FP4 is a 4-bit per entry datatype, that can represent the numbers 𝓕 = {0, ±0.5, ±1, ±1.5, ±2, ±3, ±4, ±6}. In order to attain reasonable accuracy using such a small constellation, a common scale γ ∈ R is given to every k entries, where k is typically small. For example, in NVFP4, k = 32 and γ is represented in FP8 E4M3 datatype. To simplify the discussion that follows, we ignore the finite precision of γ and think of it as a real-valued number of infinite precision. Thus, NVFP4 encoding is a mapping f : 𝓕16 × ℝ → ℝ16 and the decoding is a mapping g : 𝓕16 × ℝ → ℝ16. Because NVFP4 quantization is already quite noisy, adding iid noise matrices E, F prior to quantization (as above) seems to lose too much accuracy. However, it seems plausible that the choice of scales γ opens another dimension for optimization, and may allow to incur enough randomness in A', B' without significant loss of accuracy.

Problem: design an encoder f(A, B, σ) that returns NVFP4 matrices A', B' such that the approximation error A·B − A'·B' is small (so that the end-to-end accuracy is not compromised), and computing A'·B' is "as hard" as multiplying two random NVFP4 matrices of the same shapes.

(4) Extending cuPOW/Pearl-GEMM for Training and Finetuning

So far, we have implemented cuPOW only for inference use cases on vLLM (due to its obvious reduced complexity compared to training, which involves more complex dynamics and algorithmic components, and since the commitment hashing can be done in preprocessing time, lowering overhead). On the bright side, one could hope that the training and finetuning processes will be less susceptible to small (unbiased) noise (perturbations of weights and activation matrices).

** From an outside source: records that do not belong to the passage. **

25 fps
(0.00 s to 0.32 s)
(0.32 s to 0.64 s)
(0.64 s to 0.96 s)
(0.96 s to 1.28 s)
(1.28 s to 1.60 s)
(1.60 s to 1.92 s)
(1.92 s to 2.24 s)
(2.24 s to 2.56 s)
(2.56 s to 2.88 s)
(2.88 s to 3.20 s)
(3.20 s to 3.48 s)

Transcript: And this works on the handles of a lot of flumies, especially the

The intuition is the robustness of SGD, which is already a very noisy estimator of the true gradient, yet works fantastically well in practice (enabling minibatch training, arguably the most dominant feature in the scalability of Deep Learning). If true, this could mean that no "denoising" is required in cuPOW (alternatively, that the "no-peeling" Pearl-GEMM scheme will not lose accuracy)

Despite recent success on INT8 training, training is in fact very sensitive to numerical precision (likely due to enormous curvature of the loss function (Hessian condition number). This begs the question:

How does Numerical precision affect training (e.g. LoRA)? Is the price only a few extra epochs?

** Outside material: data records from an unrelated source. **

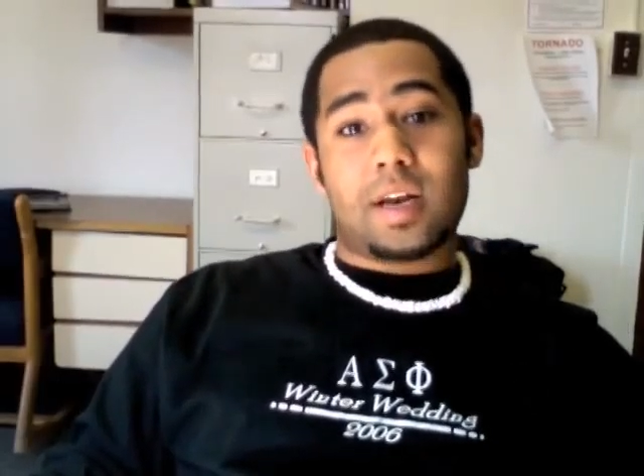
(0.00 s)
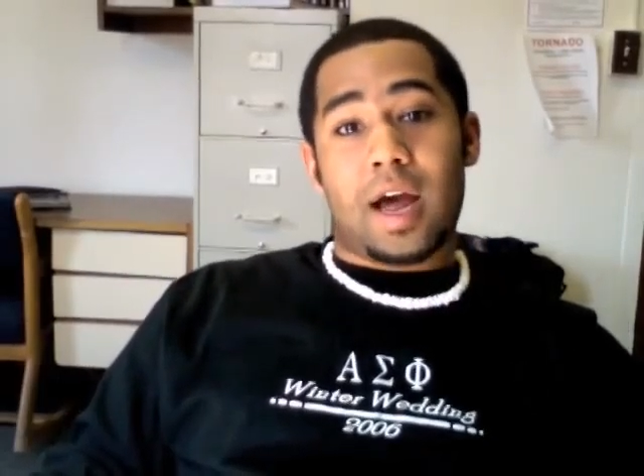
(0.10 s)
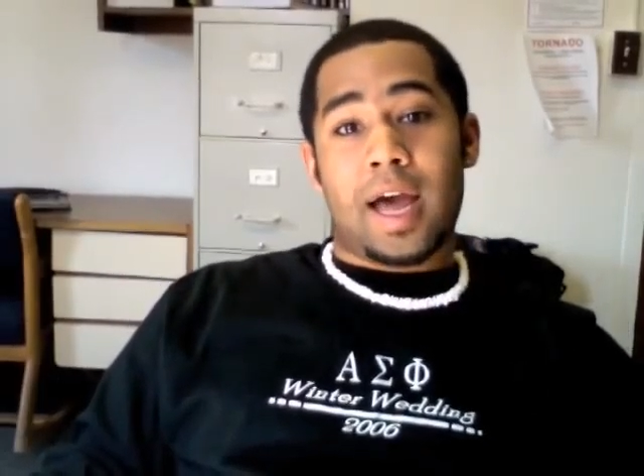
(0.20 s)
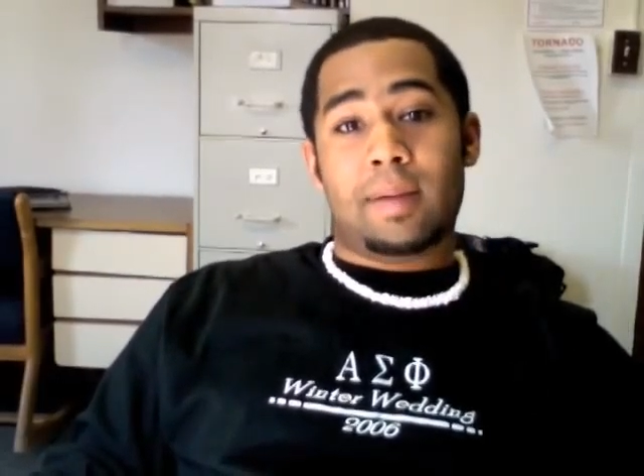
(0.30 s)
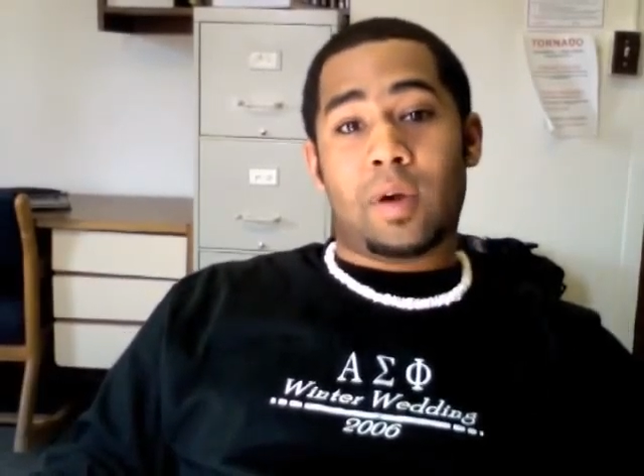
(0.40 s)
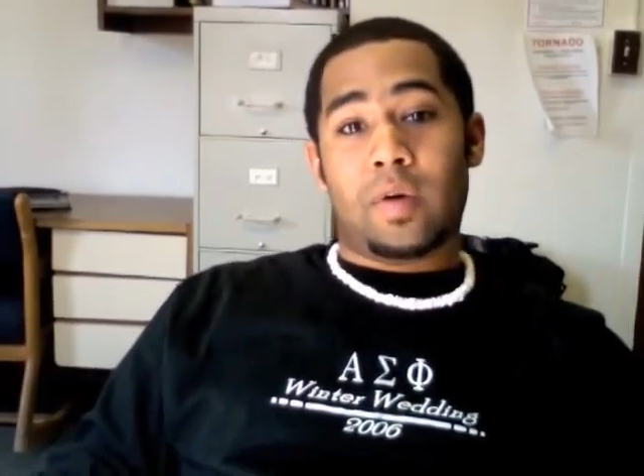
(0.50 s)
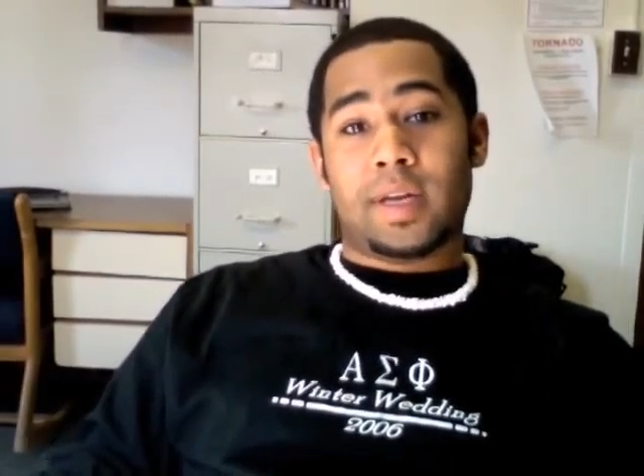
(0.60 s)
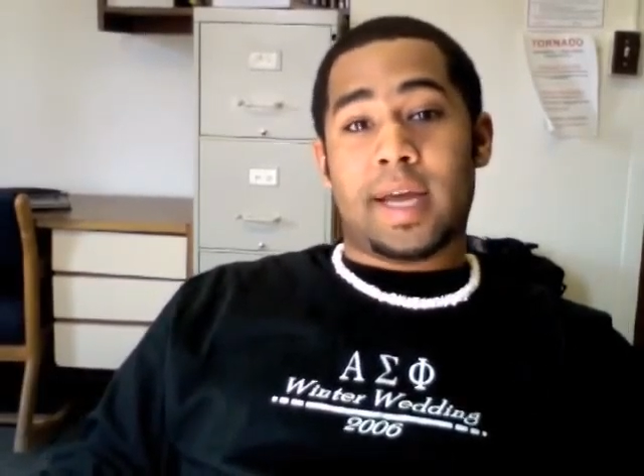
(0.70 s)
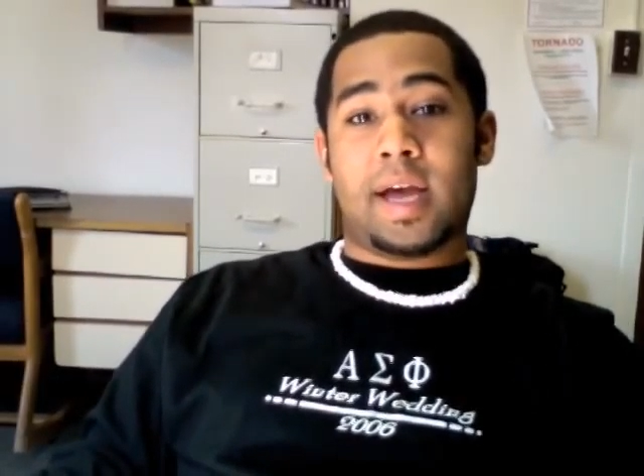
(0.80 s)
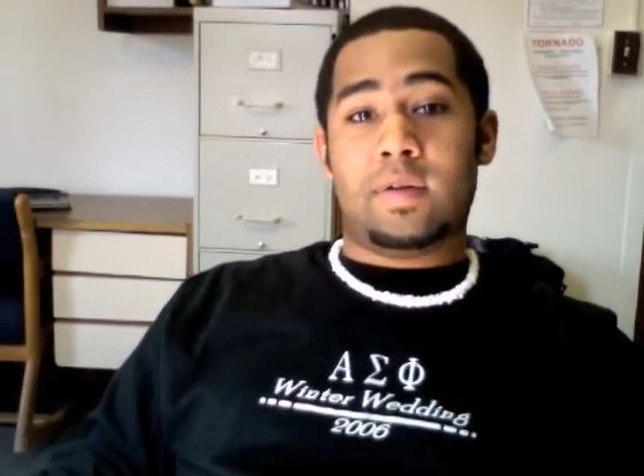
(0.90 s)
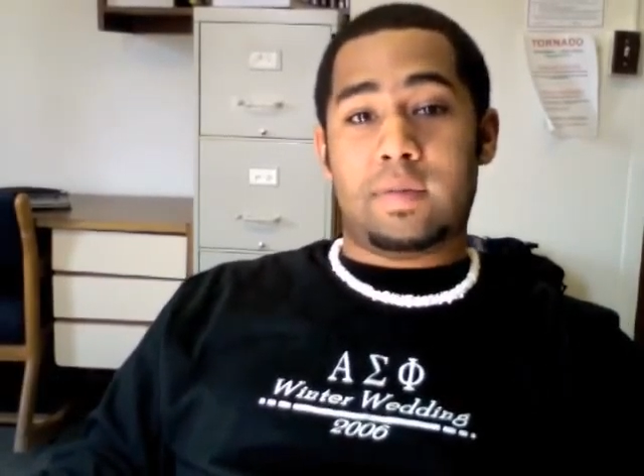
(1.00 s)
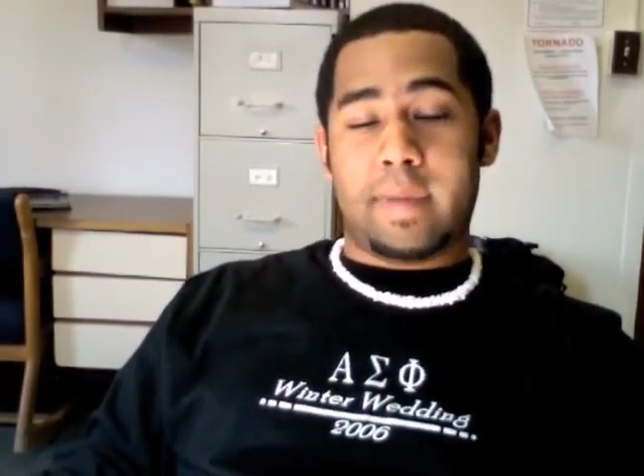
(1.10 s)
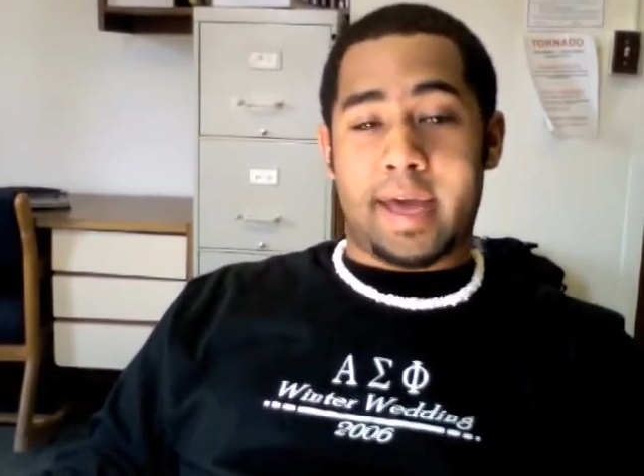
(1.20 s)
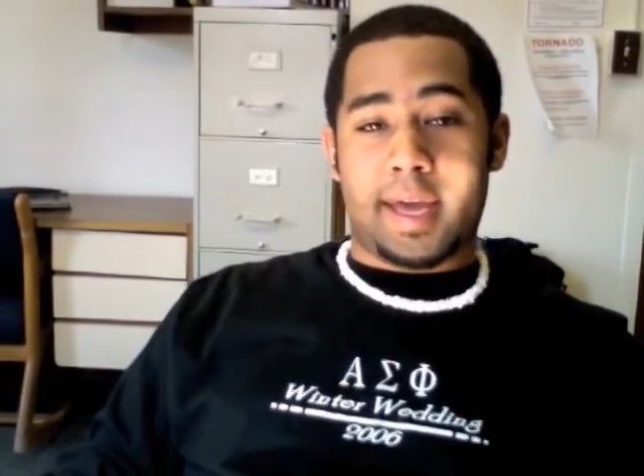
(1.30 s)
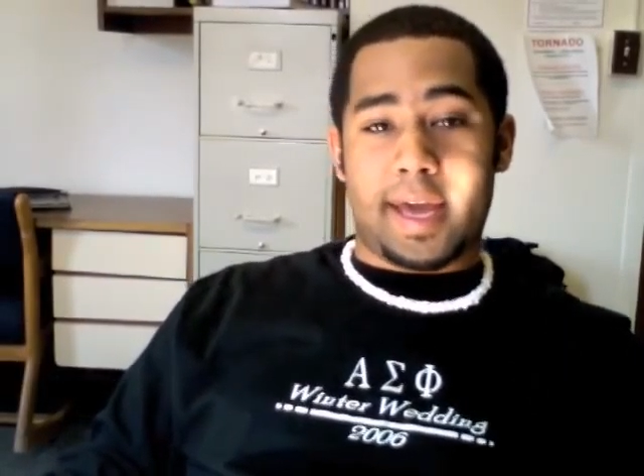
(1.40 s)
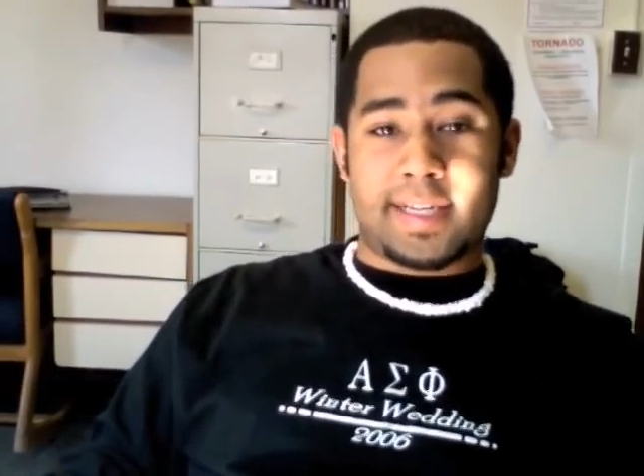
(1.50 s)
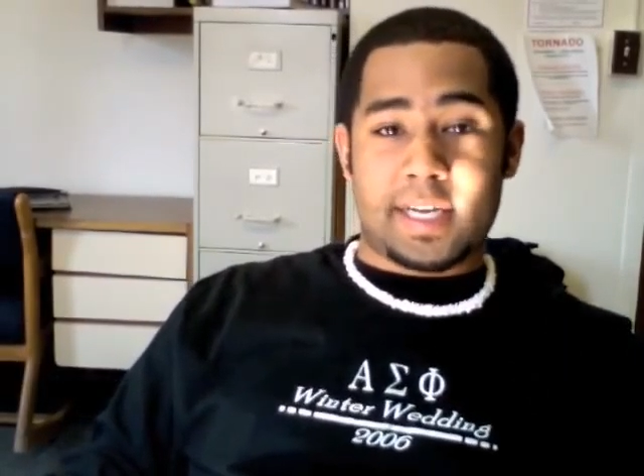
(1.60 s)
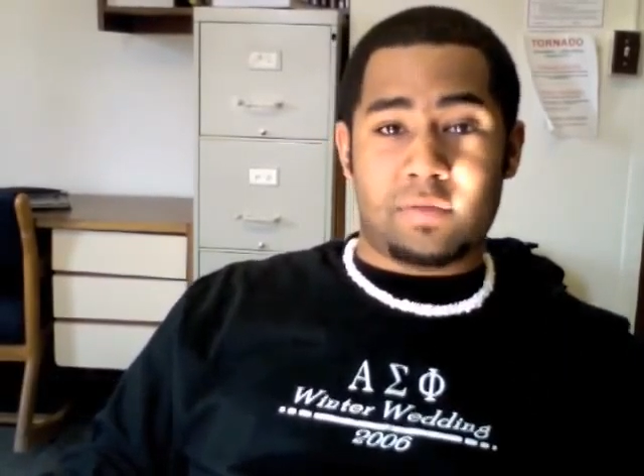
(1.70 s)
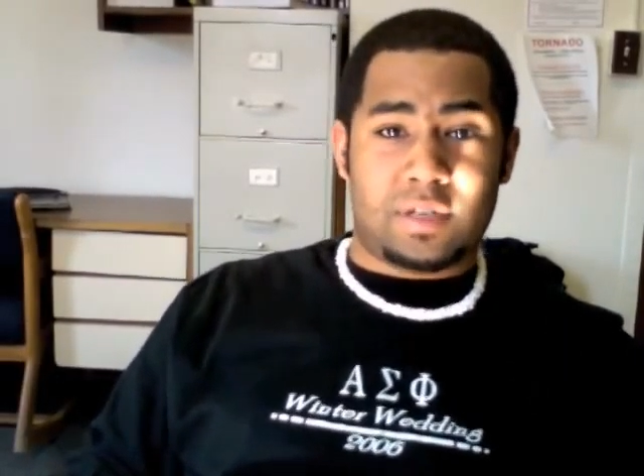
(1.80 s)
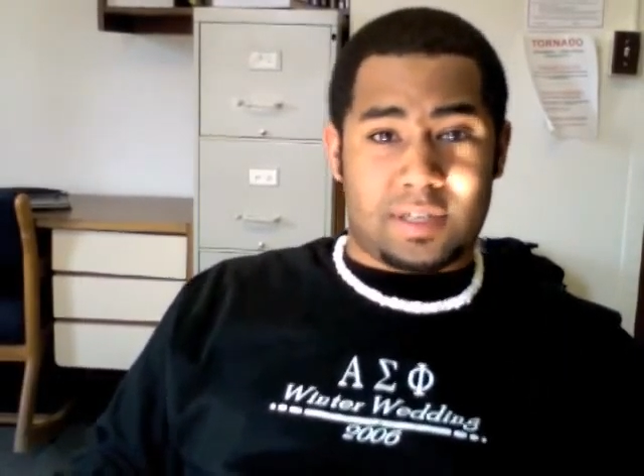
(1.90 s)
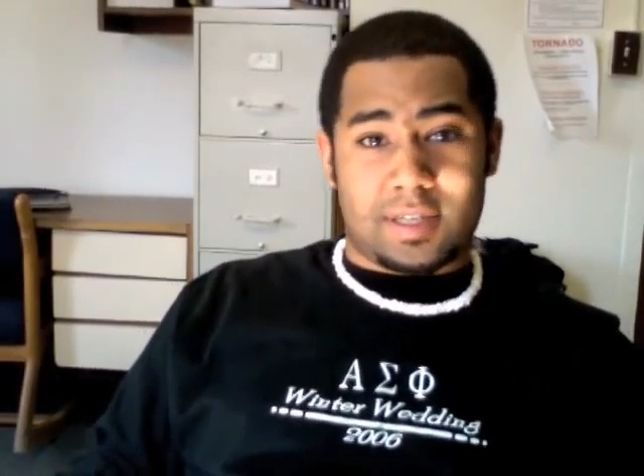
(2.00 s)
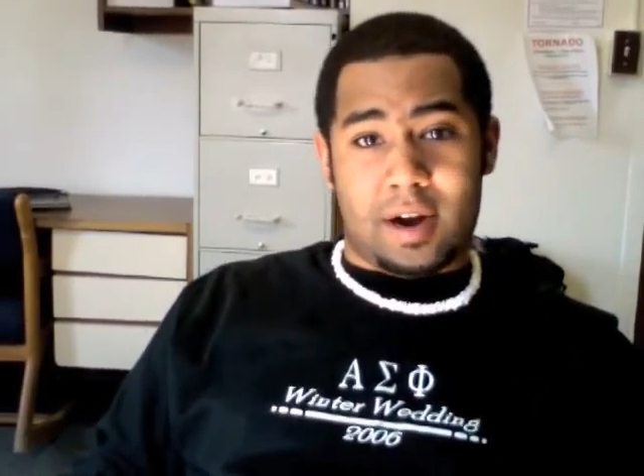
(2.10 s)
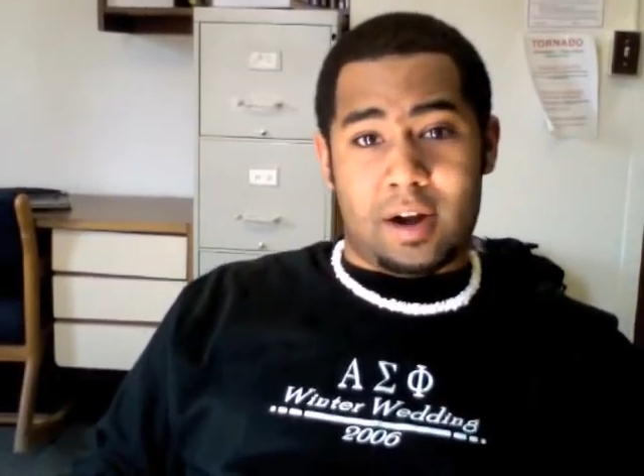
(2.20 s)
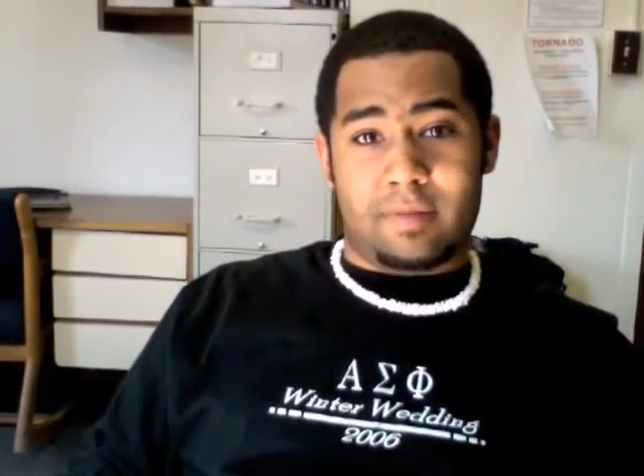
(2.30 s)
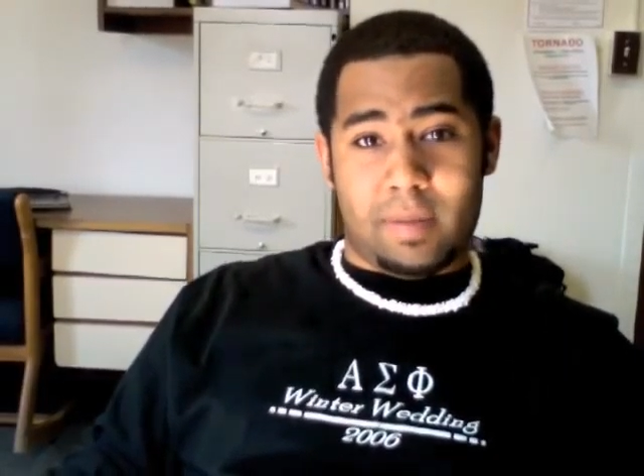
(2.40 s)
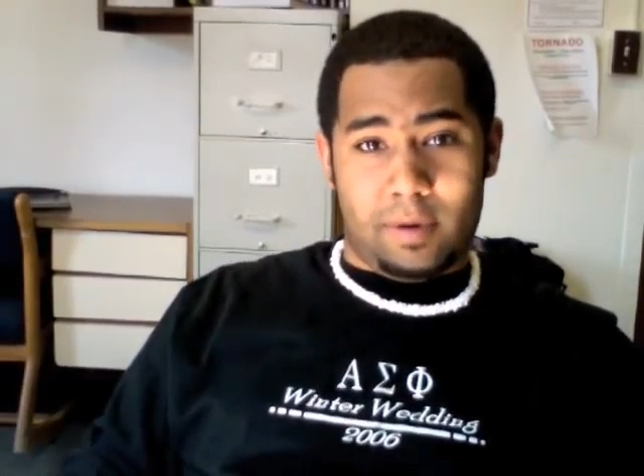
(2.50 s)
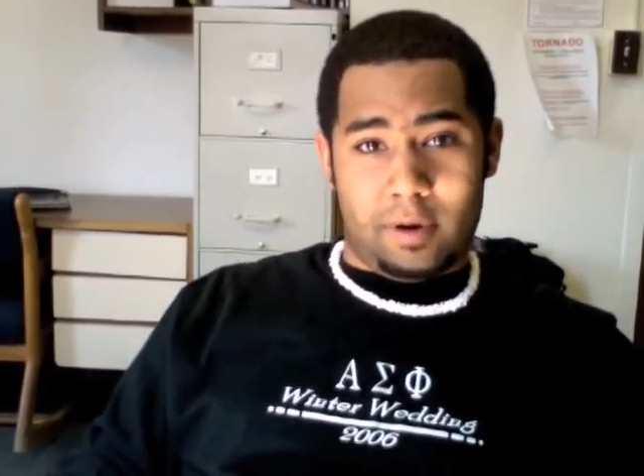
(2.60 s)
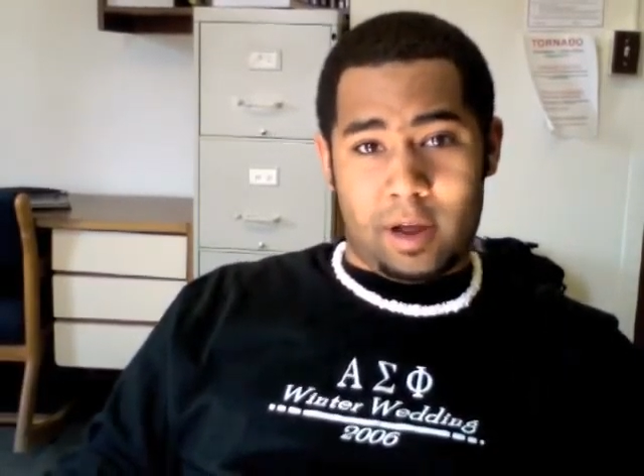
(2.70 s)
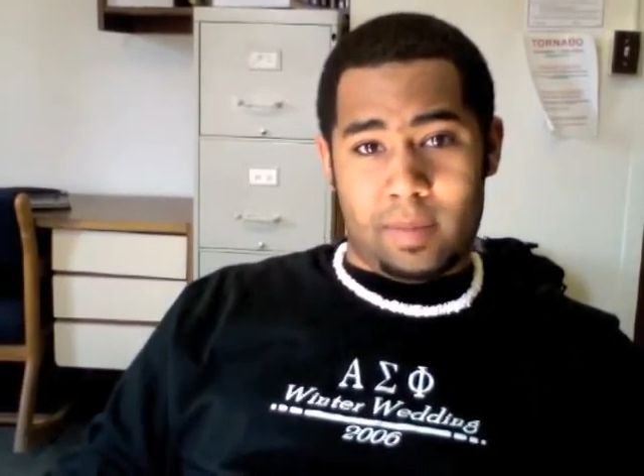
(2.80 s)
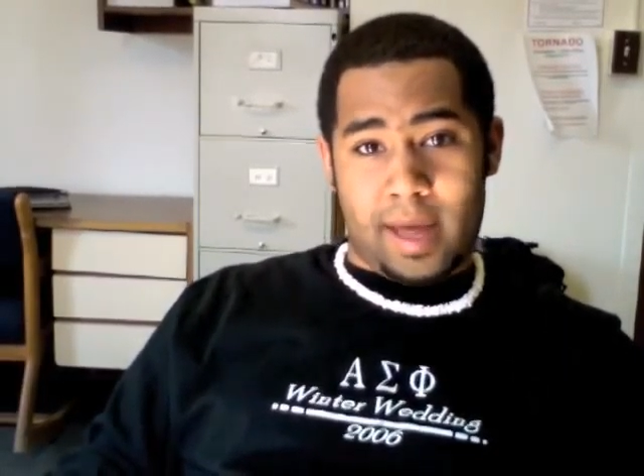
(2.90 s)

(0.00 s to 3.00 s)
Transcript: I am going down May 18th, which is the start of my program,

Note that, for example, in the simpler setting of linear regression or minibatch-PCA, online gradient descent is known to be extremely robust to noise. It would be very interesting to develop numerical scaling laws for finetuning of SoTA LLMs.

(5) Collision-resistant Hash via Matrix Multiplication?

The cryptographic commitment hash on the multiplied matrices possesses an inherent overhead in the Pearl protocol, hence it is desirable to minimize its computational fingerprint.

Propose a GPU-compatible cryptographic hash function that is 128-bit collision-resistant, that is not a SoTA hash on CPUs (Blake3, 13.1 int32 ops/input byte)?

Is it possible to base it on matrix multiplications and harness TensorCores?

What about TPU-compatible options?

(6) Is the Pearl blockchain ASIC-resistant?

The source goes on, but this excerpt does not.